Naoya bougea un peu dans son lit d'hôpital et s'efforça de se concentrer sur le visage de son frère. Naoto reprit sa place sur la chaise en soupirant, les épaules basses et le regard triste.
"Grand frère ? s'inquiéta Naoya. Qu'y-a-t-il ? Il y a un problème avec Kanako ?
-Non... enfin oui. C'est juste..."
Naoto soupira de nouveau.
"Je viens de rompre avec elle, expliqua-t-il en détournant les yeux.
-Quoi ? Mais pourquoi ? s'exclama Naoya, stupéfait. Oh..., comprit-il la seconde d'après. A cause de ce qui m'est arrivé, n'est-ce pas ?
-Oui.
-Grand frère... Je suis désolé."
Naoto avait été tellement heureux avec la femme aux cheveux acajou. Et maintenant, voilà qu'il paraissait si triste. A cause de lui. Tout ça parce qu'il était incapable de se maintenir dans la réalité tout seul. La culpabilité et le dégoût de soi le submergèrent.
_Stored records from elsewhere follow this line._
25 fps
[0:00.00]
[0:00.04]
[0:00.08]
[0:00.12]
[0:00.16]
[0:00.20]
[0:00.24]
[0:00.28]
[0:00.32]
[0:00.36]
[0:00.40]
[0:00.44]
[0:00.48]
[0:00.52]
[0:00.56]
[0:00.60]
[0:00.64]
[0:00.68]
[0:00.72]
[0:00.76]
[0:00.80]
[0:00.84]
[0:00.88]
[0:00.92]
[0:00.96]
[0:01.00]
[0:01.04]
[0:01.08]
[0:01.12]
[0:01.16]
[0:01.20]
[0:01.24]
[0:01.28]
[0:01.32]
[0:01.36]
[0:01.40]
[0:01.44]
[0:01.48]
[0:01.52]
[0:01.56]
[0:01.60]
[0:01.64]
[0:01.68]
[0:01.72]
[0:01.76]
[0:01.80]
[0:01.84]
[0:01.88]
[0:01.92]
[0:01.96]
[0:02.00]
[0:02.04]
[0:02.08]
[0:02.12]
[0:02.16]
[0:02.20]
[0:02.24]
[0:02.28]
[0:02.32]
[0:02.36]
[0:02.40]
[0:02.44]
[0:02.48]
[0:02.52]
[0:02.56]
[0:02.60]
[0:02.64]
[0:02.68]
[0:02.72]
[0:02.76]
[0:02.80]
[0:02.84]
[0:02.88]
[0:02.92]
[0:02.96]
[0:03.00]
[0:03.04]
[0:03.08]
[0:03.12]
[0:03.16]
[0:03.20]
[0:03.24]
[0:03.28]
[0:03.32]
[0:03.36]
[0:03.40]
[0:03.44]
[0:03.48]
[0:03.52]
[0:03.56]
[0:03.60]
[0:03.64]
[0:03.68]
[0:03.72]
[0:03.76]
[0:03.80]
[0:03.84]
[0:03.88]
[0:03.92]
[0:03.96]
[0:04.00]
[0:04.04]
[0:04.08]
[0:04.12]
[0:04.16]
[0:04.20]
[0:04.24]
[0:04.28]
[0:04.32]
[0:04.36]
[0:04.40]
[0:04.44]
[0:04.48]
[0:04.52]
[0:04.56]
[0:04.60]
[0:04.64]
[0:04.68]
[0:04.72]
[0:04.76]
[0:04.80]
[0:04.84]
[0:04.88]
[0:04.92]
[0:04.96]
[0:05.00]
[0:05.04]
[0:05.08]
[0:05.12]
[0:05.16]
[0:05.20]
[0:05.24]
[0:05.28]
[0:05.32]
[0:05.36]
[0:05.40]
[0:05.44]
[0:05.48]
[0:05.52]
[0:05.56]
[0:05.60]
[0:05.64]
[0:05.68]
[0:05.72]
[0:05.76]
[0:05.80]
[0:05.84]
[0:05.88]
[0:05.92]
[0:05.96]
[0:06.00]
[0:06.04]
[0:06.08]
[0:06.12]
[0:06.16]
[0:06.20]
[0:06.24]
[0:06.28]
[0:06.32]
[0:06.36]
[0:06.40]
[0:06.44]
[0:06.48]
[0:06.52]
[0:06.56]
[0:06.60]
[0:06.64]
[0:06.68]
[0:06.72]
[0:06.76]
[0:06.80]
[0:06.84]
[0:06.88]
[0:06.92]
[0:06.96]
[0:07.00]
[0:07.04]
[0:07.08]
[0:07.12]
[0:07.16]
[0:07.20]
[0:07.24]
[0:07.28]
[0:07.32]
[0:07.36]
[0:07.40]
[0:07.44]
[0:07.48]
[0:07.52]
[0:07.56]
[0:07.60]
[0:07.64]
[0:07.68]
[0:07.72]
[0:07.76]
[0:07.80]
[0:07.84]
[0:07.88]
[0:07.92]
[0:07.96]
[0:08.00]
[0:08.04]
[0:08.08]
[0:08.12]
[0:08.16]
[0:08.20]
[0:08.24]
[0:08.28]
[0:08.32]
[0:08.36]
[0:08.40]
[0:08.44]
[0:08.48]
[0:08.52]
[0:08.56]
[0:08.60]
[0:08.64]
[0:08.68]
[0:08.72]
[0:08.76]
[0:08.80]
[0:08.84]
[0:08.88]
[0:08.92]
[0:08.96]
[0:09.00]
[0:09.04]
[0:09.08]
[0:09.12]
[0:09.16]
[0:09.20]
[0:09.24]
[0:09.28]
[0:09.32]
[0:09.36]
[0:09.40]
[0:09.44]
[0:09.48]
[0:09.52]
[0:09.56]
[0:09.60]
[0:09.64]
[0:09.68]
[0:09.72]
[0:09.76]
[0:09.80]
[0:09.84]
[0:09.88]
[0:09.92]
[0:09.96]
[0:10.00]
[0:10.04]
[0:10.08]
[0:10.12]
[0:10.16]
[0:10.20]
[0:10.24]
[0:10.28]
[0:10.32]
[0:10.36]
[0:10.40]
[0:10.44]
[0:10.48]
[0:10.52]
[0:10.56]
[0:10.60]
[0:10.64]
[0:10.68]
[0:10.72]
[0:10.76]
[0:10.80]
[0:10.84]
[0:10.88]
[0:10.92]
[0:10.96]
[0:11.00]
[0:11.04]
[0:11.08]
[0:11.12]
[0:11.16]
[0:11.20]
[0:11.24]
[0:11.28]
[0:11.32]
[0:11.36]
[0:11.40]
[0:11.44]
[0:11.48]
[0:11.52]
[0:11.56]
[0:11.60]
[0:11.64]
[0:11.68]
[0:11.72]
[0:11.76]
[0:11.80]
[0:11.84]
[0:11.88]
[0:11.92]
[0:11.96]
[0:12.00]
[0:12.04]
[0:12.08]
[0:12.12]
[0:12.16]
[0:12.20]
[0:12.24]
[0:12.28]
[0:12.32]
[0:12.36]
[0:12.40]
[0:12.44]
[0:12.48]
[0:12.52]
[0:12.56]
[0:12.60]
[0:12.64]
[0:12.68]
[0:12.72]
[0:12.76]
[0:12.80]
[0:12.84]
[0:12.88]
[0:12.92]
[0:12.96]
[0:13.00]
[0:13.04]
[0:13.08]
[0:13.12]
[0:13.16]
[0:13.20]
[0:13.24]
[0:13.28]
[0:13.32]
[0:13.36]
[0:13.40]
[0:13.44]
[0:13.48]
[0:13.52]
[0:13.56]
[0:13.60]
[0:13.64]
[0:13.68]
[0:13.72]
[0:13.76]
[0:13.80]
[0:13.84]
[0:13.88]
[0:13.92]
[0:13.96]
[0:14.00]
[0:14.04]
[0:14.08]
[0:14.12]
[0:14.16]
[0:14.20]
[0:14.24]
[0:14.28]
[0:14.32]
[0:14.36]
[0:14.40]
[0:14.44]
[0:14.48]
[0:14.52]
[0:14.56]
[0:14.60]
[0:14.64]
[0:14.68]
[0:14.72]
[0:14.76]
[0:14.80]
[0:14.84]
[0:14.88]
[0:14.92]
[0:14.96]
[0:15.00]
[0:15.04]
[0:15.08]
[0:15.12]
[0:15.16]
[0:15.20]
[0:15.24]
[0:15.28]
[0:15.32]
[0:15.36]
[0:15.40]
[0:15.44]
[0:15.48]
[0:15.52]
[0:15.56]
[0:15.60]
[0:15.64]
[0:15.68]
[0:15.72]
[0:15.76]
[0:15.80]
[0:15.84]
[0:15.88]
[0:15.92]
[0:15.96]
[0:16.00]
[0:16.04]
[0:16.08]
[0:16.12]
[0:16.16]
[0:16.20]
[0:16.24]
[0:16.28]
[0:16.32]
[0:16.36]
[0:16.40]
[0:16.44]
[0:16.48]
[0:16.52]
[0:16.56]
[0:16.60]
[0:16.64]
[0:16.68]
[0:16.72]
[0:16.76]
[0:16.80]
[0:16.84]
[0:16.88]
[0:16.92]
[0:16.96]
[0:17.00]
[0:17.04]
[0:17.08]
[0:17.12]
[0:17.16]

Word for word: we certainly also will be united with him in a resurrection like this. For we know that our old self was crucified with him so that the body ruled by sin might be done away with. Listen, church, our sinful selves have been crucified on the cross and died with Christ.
"Naoya, ce n'est pas de ta faute, affirma fermement Naoto, qui avait dû lire sa détresse au fond de ses yeux bruns. Tu n'y peux rien si tu es né avec ce pouvoir. Et je ne te laisserai pas te flageller pour ça.
-Mais quand même..., murmura tristement le jeune homme. Grand frère, je suis désolé que tu aies dû rompre avec Kanako. Est-ce que tu n'as pas... de regrets ?
-Non.
-Mais pourquoi ?
-Parce que, Naoya... Je pensais que tu le savais déjà. Tout simplement parce que rien ne sera jamais plus important que toi."